Details of the Pay Deal
The Scottish Conservatives have declared that hard-working families will be ‘appalled’ by the decision, while union bosses predict a furious backlash from workers who describe it as a ‘slap in the face’. The pay framework was signed off by local political leaders on the Convention of Scottish Local Authorities (Cosla) on 31st October.
The recommendations stem from an independent expert review that compared council chief executives' wages to other public officials across the UK. With the last review conducted in 2001, Cosla argued an update was necessary as the workload had ‘changed significantly in terms of increased complexity, scale, and level of risk’.
The leaked details reveal that revised salaries will range between £165,755 and £230,620, depending on the size of the council. The total cost of implementing these raises is estimated at £611,113, with individual bosses seeing increases ranging from £4,380 to £32,334 – representing a percentage increase of between 2 and 23.4 per cent.
Unequal Distribution and Political Fallout
Interestingly, the already well-paid chief executives of the largest councils are set to receive the smallest raises. The lowest award is reportedly going to Susanne Millar at Glasgow City Council.
In contrast, the heads of smaller and island authorities appear in line for the most substantial bumps. Oliver Reid at Orkney, Maggie Sandison at Shetland, Malcolm Burr at Eilean Siar, and Nikki Bridle at Clackmannanshire are each set for pay rises of around £30,000.
Tory finance spokesman Craig Hoy strongly criticised the move: ‘Scots who have been clobbered by huge hikes in their council tax bills will be appalled by the prospect of top bosses getting inflation-busting pay rises. After years of suffering savage cuts from the SNP, councils should be doing everything they can to deliver value for the taxpayer and protecting vital services. Rubber stamping these pay deals completely flies in the face of that.’
Union Backlash and Public Outcry
The decision has provoked sharp condemnation from trade unions representing local government workers. Roz Foyer, STUC General Secretary, stated: ‘Cosla’s decision to award top bosses above inflation pay rises is deeply flawed and will quite rightly create a huge backlash from workers and the public they serve. Staff and service users across the country are facing cuts to services, continued low pay and increasing cost of living pressures. It is simply rubbing salt into the wounds of ordinary workers.’
Keir Greenaway, a GMB senior organiser, echoed this sentiment, calling the rises ‘a slap in the face to our members after being repeatedly told budgets are stretched to breaking point’.
Graham McNab from Unite was even more direct, telling the Daily Record: ‘It’s disgraceful that Cosla willingly offer eye-watering pay rises to council chief executives who are already on exorbitant salaries.
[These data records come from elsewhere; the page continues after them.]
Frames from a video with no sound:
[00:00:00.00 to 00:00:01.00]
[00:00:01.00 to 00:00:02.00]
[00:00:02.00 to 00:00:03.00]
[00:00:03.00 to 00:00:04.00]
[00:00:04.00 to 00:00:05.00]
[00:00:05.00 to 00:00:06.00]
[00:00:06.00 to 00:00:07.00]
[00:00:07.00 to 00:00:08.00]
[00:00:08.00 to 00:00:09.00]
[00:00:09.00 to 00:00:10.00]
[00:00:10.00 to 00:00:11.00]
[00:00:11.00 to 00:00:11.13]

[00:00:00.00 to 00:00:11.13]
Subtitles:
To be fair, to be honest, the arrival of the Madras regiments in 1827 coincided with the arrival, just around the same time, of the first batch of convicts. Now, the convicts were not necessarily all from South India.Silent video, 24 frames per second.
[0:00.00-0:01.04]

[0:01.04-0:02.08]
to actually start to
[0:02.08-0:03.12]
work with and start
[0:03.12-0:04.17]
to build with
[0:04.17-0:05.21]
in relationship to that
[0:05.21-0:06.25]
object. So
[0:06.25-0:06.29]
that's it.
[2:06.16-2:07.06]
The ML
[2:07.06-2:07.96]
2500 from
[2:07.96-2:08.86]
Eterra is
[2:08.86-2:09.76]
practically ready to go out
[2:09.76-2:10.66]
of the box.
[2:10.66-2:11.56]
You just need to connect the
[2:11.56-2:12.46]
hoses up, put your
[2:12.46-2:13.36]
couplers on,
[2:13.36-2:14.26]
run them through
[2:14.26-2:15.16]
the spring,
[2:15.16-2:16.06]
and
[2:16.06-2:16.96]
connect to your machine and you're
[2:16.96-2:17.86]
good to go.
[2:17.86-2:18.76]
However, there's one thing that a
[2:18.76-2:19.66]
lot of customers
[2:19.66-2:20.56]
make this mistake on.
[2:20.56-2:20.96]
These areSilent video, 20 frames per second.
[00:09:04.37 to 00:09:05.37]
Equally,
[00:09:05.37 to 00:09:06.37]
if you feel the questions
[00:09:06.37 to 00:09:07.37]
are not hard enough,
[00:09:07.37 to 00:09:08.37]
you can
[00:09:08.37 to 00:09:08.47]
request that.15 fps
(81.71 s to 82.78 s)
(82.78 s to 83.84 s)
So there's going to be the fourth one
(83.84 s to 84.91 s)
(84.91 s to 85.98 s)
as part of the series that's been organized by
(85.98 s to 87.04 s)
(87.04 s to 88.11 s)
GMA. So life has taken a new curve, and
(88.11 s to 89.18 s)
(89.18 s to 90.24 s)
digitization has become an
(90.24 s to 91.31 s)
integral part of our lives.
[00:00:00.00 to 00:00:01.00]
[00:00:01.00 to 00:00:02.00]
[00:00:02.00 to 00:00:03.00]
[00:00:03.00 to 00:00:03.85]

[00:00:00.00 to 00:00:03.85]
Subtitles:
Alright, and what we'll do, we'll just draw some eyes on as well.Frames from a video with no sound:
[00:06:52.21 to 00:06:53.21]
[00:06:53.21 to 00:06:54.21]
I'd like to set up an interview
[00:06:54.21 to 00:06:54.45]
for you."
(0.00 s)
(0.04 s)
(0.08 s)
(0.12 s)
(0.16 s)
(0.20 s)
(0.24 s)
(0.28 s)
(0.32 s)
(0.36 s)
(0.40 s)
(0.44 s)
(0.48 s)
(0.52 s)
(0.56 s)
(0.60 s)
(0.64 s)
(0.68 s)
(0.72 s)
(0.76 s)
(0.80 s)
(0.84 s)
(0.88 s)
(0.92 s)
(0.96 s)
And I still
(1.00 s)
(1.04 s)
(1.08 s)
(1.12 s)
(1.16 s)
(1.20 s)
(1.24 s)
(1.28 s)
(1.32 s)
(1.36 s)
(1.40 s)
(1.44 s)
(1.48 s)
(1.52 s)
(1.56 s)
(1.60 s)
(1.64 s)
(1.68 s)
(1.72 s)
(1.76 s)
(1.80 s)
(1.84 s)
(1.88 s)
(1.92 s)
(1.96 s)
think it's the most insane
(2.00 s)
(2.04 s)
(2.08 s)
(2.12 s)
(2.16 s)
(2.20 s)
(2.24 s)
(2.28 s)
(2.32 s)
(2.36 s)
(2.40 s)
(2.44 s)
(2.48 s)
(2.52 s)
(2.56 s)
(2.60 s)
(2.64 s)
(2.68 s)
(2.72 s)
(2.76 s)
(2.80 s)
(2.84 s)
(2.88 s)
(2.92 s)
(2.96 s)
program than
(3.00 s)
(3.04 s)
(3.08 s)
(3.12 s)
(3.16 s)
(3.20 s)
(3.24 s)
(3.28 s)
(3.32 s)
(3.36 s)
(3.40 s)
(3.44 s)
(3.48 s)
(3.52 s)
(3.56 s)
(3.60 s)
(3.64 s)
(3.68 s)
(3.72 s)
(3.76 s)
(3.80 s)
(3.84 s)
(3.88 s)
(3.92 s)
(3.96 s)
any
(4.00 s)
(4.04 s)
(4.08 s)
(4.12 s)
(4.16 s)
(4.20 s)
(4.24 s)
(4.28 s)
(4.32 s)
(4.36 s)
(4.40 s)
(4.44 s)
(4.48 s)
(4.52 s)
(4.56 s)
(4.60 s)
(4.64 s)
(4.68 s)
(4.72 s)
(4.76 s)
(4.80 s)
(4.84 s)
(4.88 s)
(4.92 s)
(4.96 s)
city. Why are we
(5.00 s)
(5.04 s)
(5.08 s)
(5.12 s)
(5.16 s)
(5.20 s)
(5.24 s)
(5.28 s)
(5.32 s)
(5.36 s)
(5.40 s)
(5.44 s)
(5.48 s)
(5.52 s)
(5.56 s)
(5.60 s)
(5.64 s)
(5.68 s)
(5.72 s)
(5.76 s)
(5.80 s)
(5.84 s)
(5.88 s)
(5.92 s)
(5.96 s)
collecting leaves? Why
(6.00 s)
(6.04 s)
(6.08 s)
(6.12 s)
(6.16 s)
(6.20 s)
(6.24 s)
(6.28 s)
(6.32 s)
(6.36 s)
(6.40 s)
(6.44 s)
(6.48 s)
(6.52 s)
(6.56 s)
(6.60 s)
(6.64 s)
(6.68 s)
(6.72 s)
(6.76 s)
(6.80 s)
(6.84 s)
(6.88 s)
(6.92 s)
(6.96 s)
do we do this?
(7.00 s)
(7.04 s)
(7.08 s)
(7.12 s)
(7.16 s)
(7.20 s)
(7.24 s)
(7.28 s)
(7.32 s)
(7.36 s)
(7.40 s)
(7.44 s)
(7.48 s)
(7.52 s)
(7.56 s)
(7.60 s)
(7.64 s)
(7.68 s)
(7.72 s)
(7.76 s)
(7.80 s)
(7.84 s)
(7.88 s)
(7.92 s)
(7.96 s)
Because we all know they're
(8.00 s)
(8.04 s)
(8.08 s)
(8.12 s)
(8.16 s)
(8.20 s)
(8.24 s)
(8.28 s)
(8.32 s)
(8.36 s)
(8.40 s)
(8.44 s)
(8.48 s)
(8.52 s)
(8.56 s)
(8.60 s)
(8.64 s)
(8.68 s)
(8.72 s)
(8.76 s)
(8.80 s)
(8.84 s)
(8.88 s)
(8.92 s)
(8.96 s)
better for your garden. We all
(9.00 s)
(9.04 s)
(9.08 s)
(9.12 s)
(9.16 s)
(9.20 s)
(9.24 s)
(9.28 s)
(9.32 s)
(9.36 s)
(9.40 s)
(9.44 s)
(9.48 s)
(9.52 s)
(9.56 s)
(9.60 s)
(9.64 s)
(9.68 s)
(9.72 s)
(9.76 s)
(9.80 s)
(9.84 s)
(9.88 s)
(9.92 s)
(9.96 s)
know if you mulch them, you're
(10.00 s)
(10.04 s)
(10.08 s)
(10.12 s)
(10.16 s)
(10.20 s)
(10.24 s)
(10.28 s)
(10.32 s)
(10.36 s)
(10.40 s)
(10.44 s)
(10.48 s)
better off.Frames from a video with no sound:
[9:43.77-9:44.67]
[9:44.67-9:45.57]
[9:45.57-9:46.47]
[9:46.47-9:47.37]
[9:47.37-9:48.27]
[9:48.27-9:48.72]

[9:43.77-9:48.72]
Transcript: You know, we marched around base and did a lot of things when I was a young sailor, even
How can they even begin to justify paying chief executives three times higher than what they gave nursery nurses, cleaners, school assistants and refuse workers? It’s utterly hypocritical.’
A Cosla spokeswoman defended the decision, stating: ‘It was agreed that an updated pay framework will be implemented based on the independent recommendations. The new pay framework will help local government attract and retain the leadership we require to deliver for Scotland’s people and our communities, and meet the challenges we face now and into the future.’ The raises are expected to be phased in over a 12-month period.